Exercise objective: An exact copy of every entry is required, without the pictures.

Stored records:
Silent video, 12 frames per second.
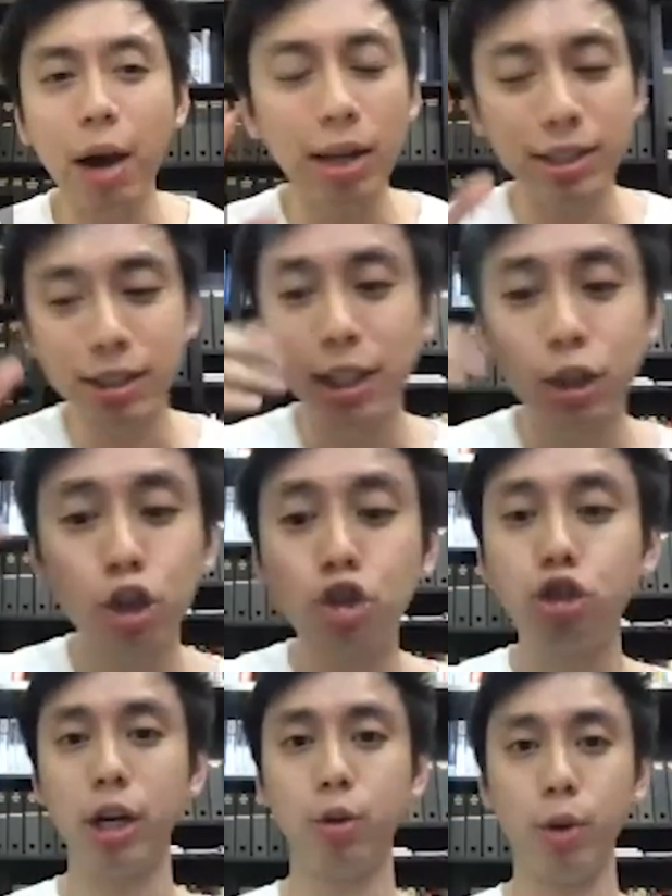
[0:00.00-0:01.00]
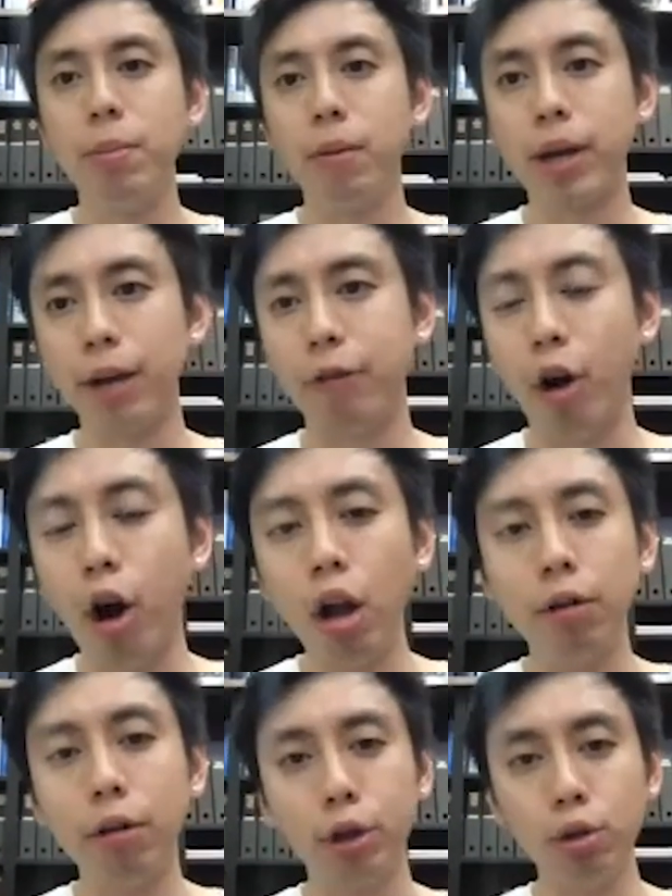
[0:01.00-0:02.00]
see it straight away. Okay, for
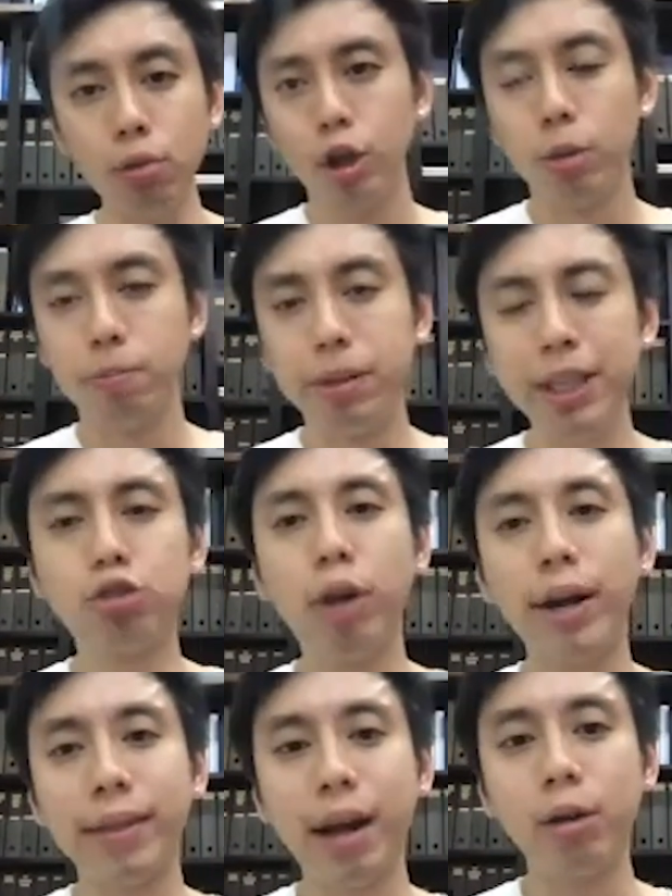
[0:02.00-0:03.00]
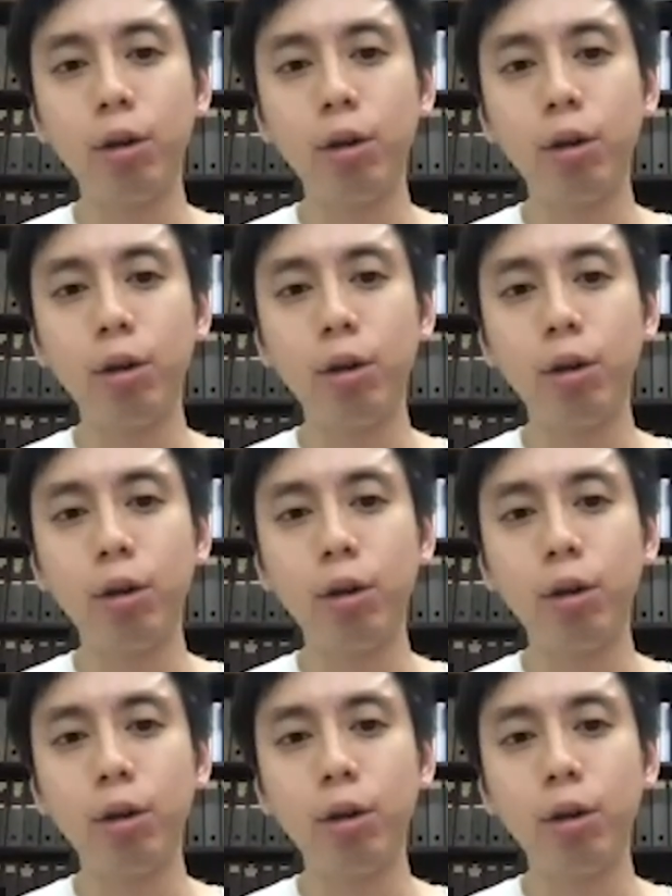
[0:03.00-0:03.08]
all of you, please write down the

Task response:
Silent video, 12 frames per second.
[0:00.00-0:01.00]
[0:01.00-0:02.00]
see it straight away. Okay, for
[0:02.00-0:03.00]
[0:03.00-0:03.08]
all of you, please write down the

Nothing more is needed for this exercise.